The Elation Professional Design LED 60 TriStrips, Lieberman says, were used for "eye candy, and they're great, as you don't see the color unmixed. We used these for chasing and had the Opti 30 Tris inside truss as toners." Lieberman also placed four Martin Professional MAC III Performance fixtures out at FOH for specials, using their shutters for framing out performers and key light. "I didn't want to use followspots, with a followspot operator waiting all day for one act and obstructing the audience," the designer says, noting that he did make an exception and use one followspot for a special appearance by Madonna. Martin Professional Atomic 3000 Strobes and blinders provided additional lighting effects.

Two MA Lighting grandMA consoles ran the show, with one tracking backup, which makes it a streamlined control process when guests come to run the console. "They can just work on the other console and then take over as lighting director when their acts go on," says Lieberman, who says he prefers the original grandMA for festivals. "It's still rock-solid, is great for playback, and has more executor buttons. It's great for a live event when you're busking." Lieberman programmed the lighting onsite.

The festival also made use of the park's amphitheatre for another stage, while AG Light and Sound built a separate mega-structure–referred to as "the beehive"–for a tent in which DJ Carl Cox was the headliner. "Andrew is great, because I give him a complex design, and he doesn't give me reasons why he can't do it.
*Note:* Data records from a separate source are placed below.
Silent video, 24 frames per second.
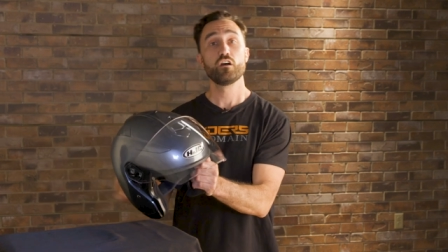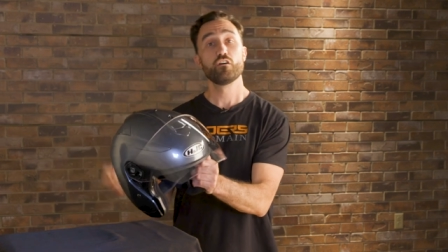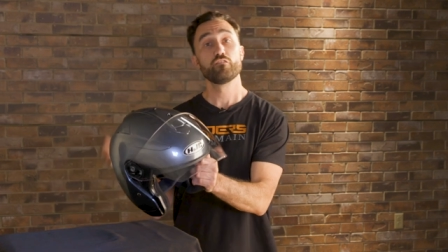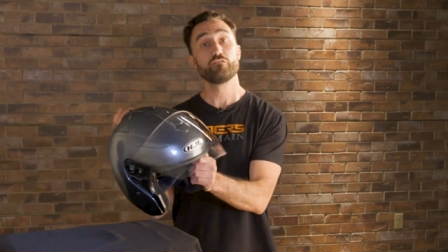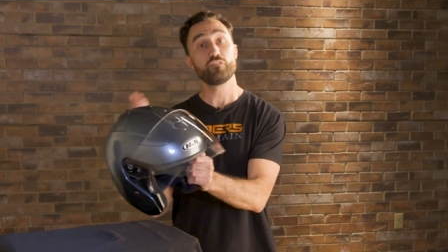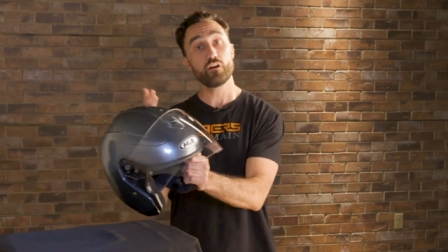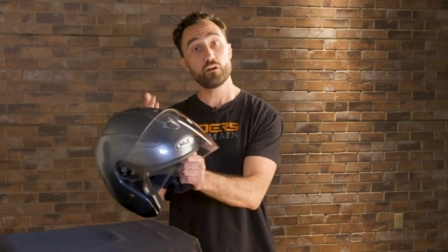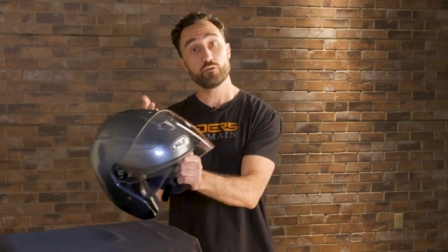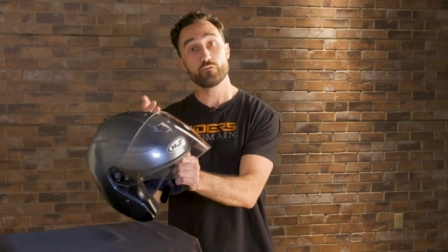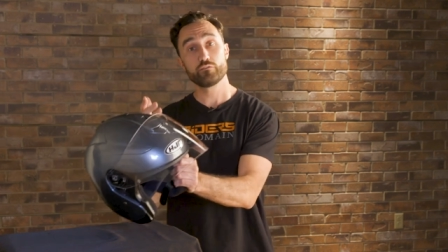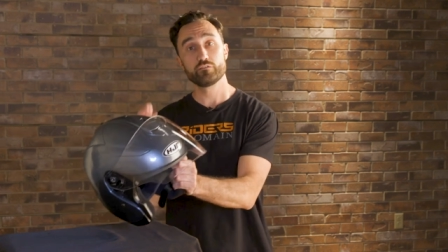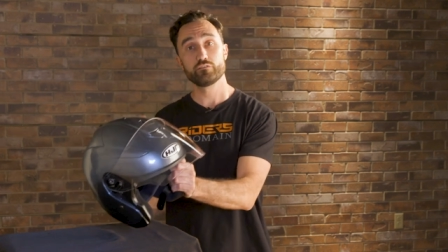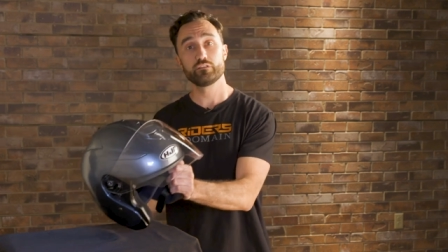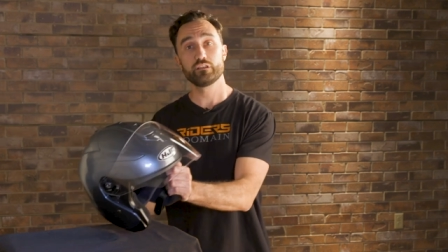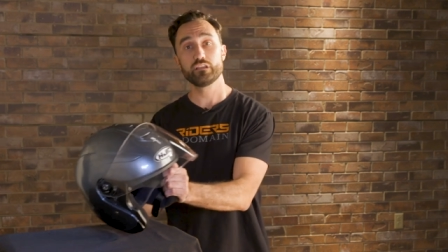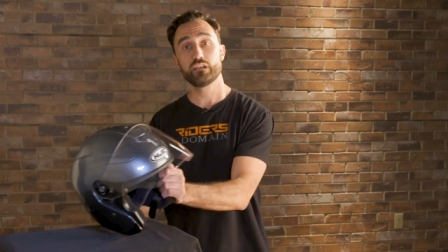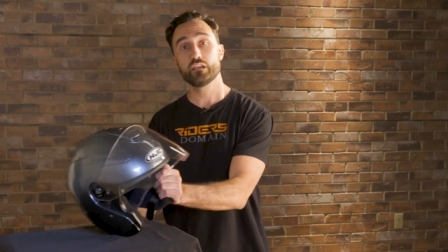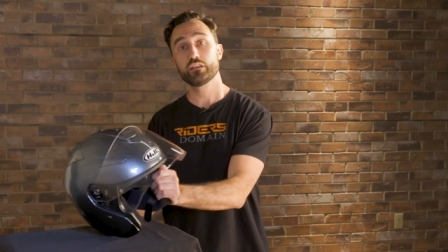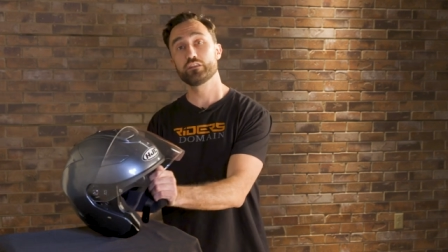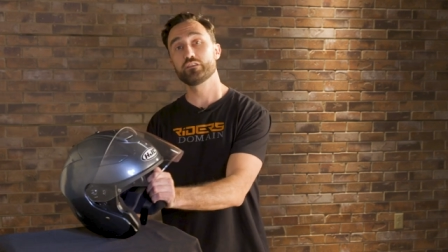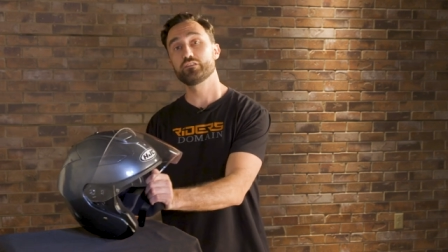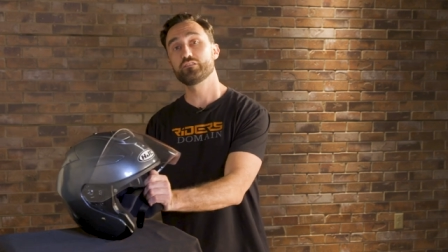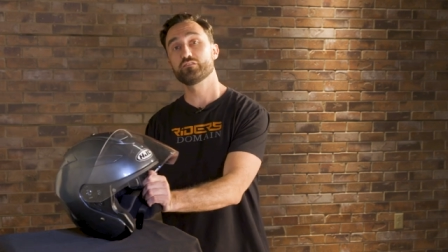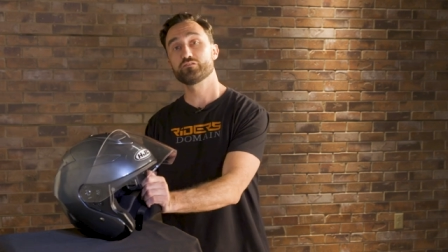follow the link
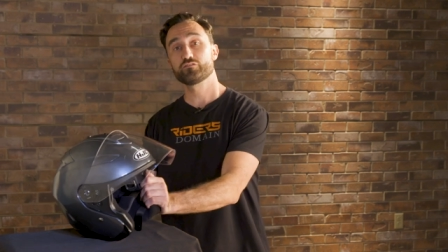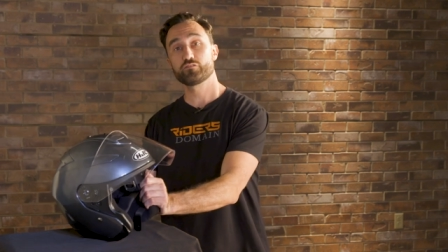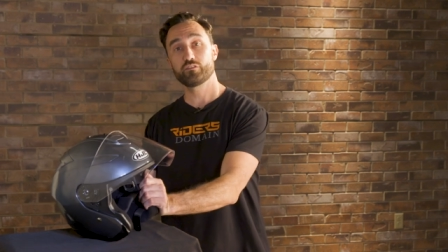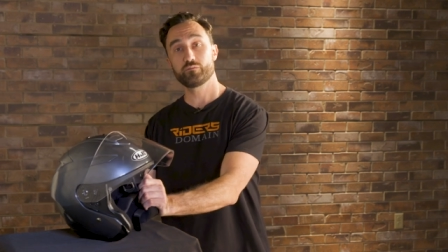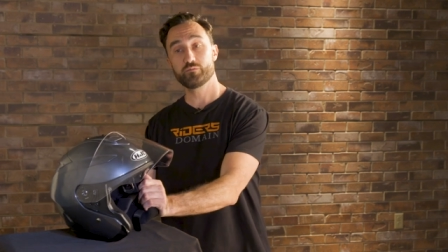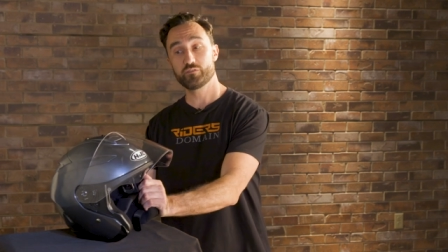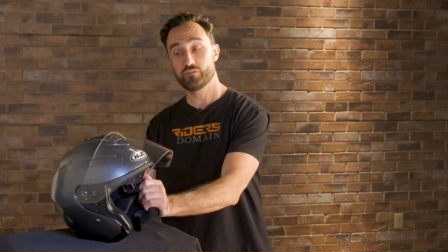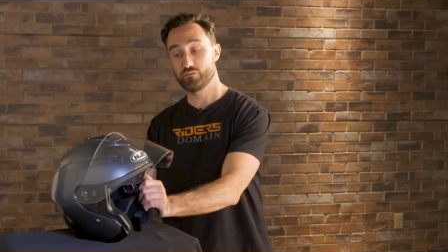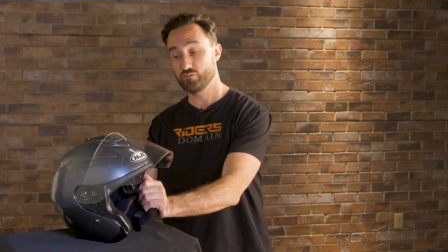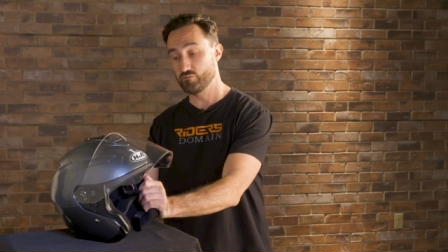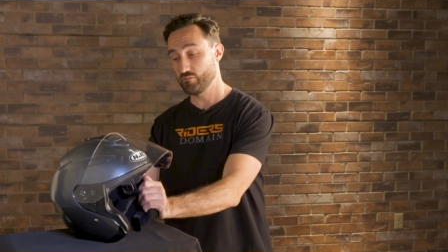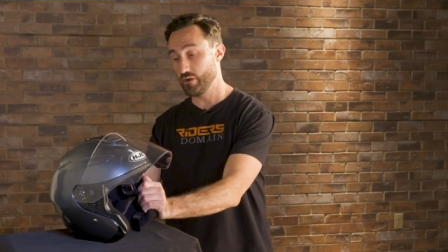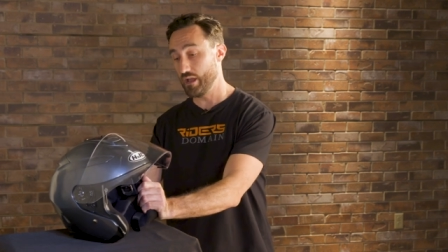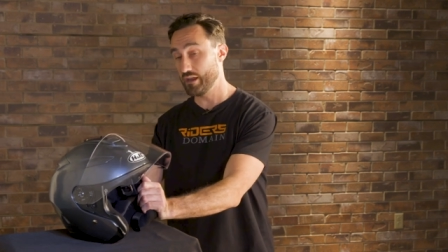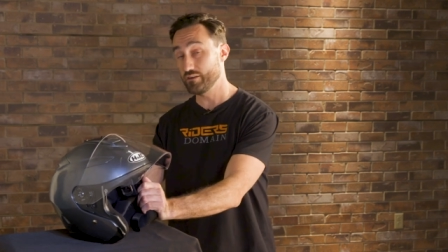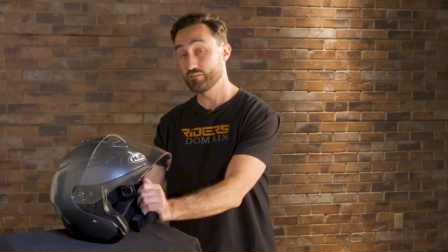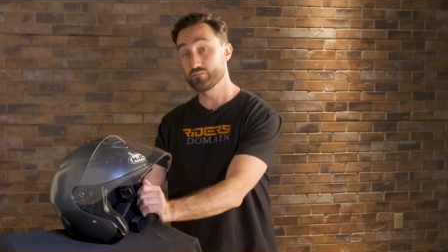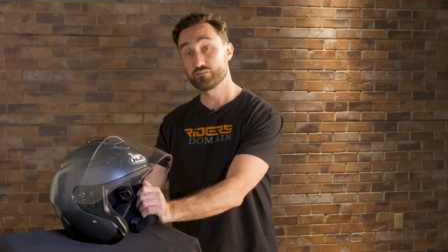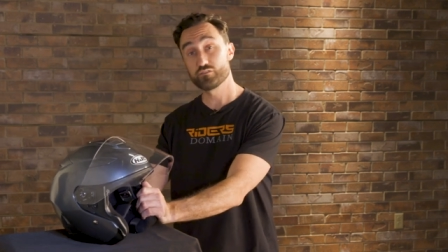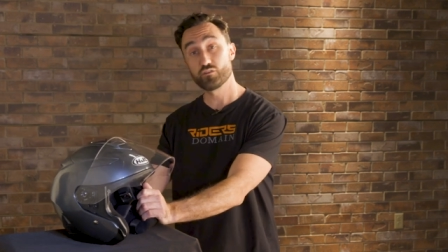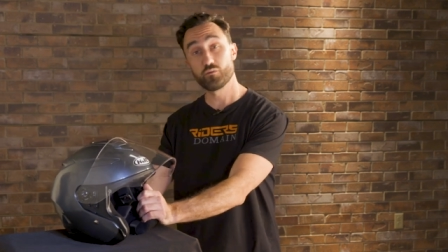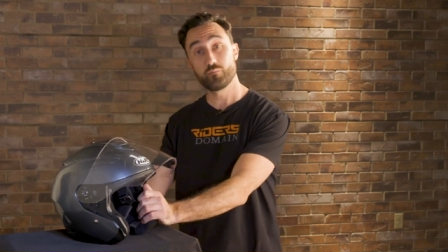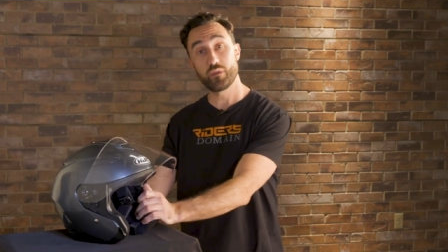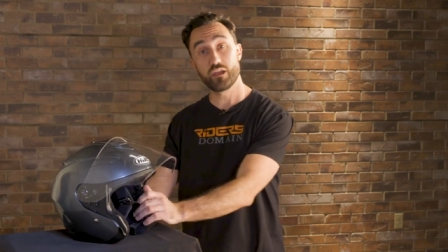in the description to
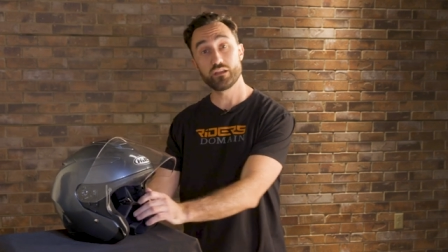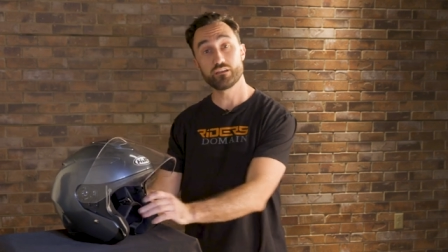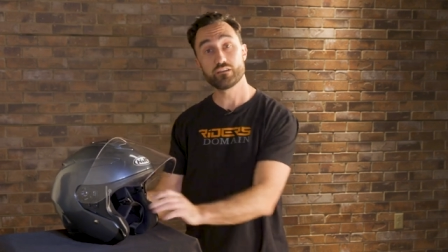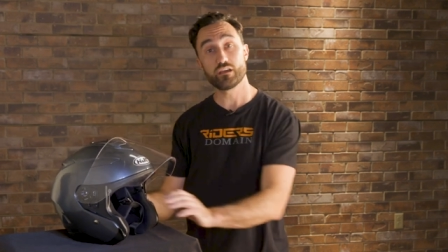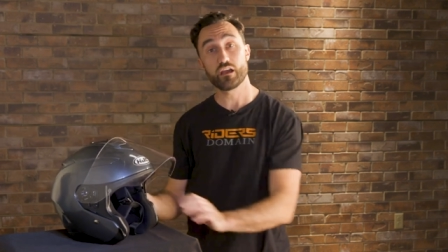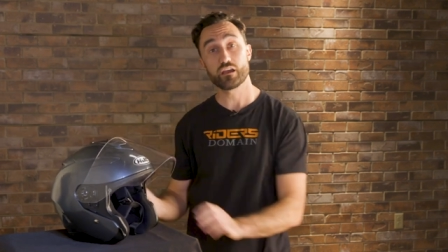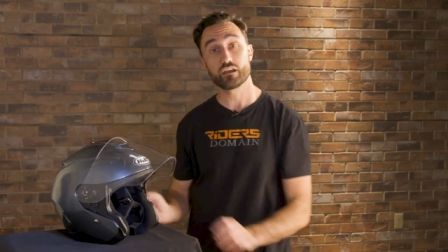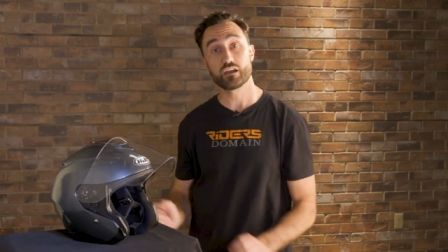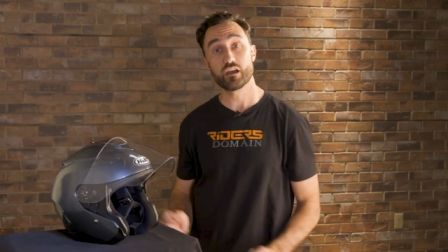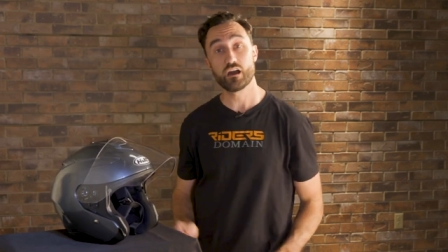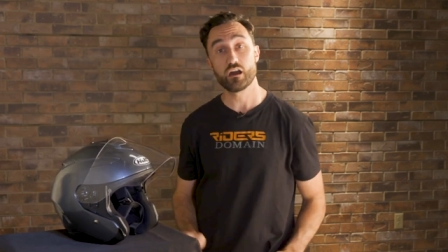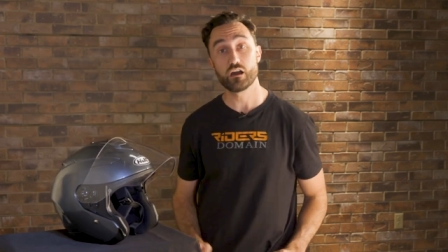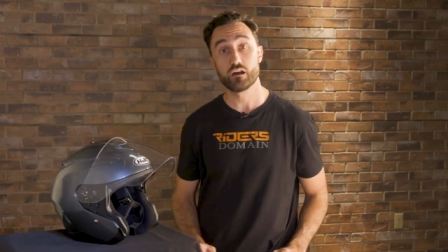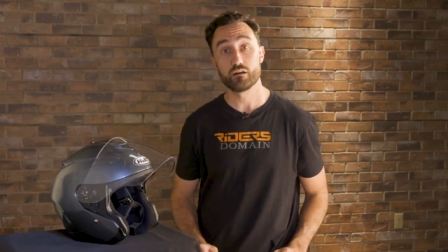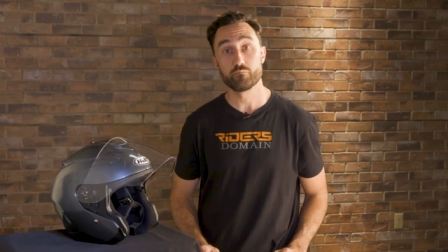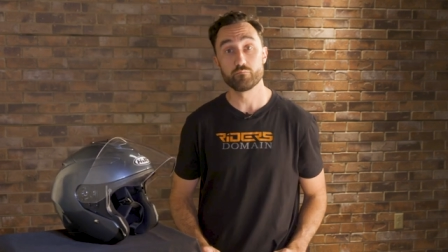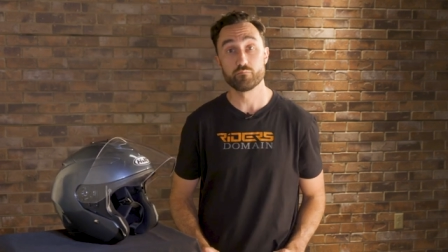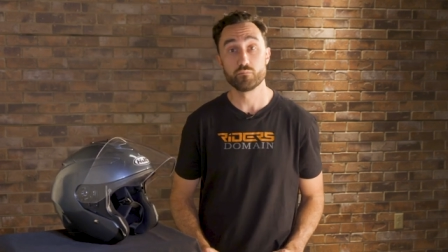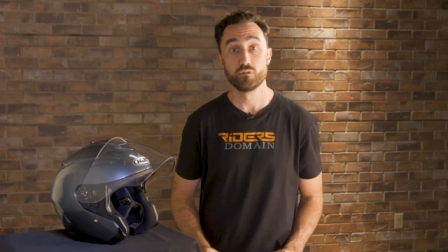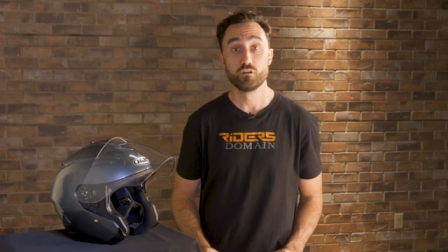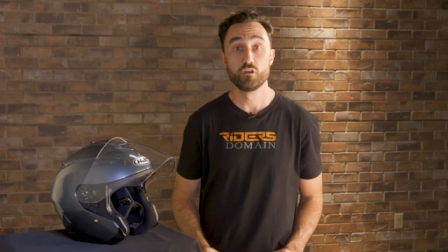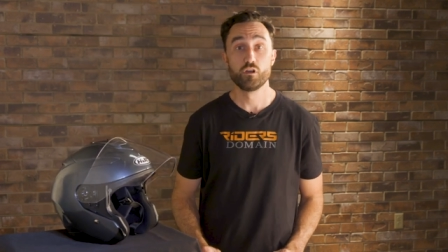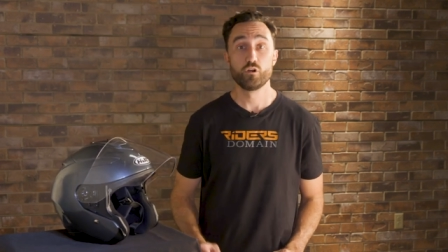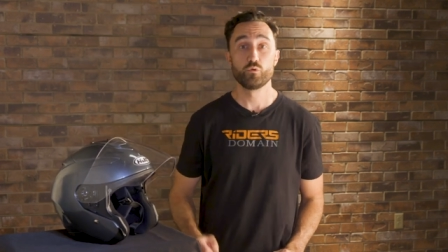ridersdomain.com.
He comes up with ways to just do it," says Lieberman of the beehive, which incorporated 168 hinged custom hexagon corner blocks, lined with pixel-controlled Barco VersaTubes, that became the roof of the structure, all fabricated especially for this event.

The beehive roof stretched out approximately 250' over the audience, and the DJ booth appeared to float on the stage. "This structure was different from the main stage, as it was more of an 'environment,'" says Lieberman. "The main stage had more big looks on stage, but in the beehive, if we didn't light the audience also, it would look ridiculous, because the whole stage is over your head, so you have to make it more immersive."

Here, Lieberman's rig comprised Coemar Infinity Spot and Wash XL units, in order to bring a nightclub feel to the room, as well as a wall with additional Sharpys and Clay Paky Alpha Beam 1500s. He also had Martin Professional MAC 101s, as he says, "just everywhere, because these shows run so long that I like to have as many types of moving lights as possible to vary the looks as much as possible." AG Light and Sound also supplied the beehive tent's stage decks and rigging. Ray Steinman was production manager, about whom Lieberman says, "I couldn't have done any of this."

Other vendors included Paradigm Productions for the lighting and Global Trend Productions for the video for the amphitheatre, as well as Felix Lighting and Large Screen Video for a fourth stage, with Lieberman again varying the types of fixtures used on each stage. "Electronic music can get really repetitive if you don't come with a bag of tricks," he says. "It's just 4/4 time all day long, so the operator has to balance out a show and have elements to build upon–add, delete, build, break, do it again. All the various fixture types help us layer and tell a story as the day goes on, like the music; build it up and break it down, and then start all over again."

Lieberman started all over again just a few weeks later at the Electric Daisy Carnival, another electronic music festival he designs annually, held first in New York, then in Las Vegas.